■ **EXERCISE AIM**
Once the pictures are removed, return each record below exactly as written.

BEGIN PROVIDED RECORDS

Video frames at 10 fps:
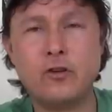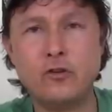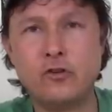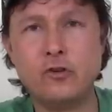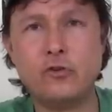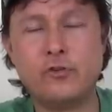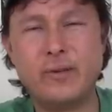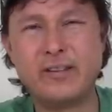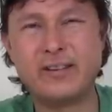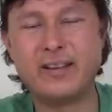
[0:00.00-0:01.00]
to juice
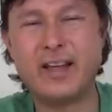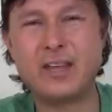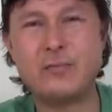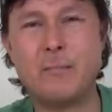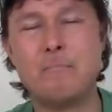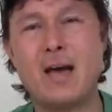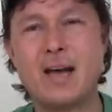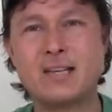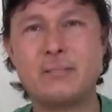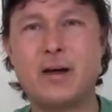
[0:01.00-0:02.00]
because it allows me to
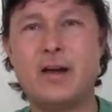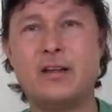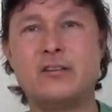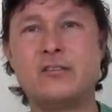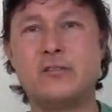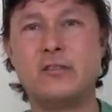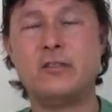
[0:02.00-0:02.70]
maximize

END PROVIDED RECORDS

■ **EXERCISE SOLUTION**
Video frames at 10 fps:
[0:00.00-0:01.00]
to juice
[0:01.00-0:02.00]
because it allows me to
[0:02.00-0:02.70]
maximize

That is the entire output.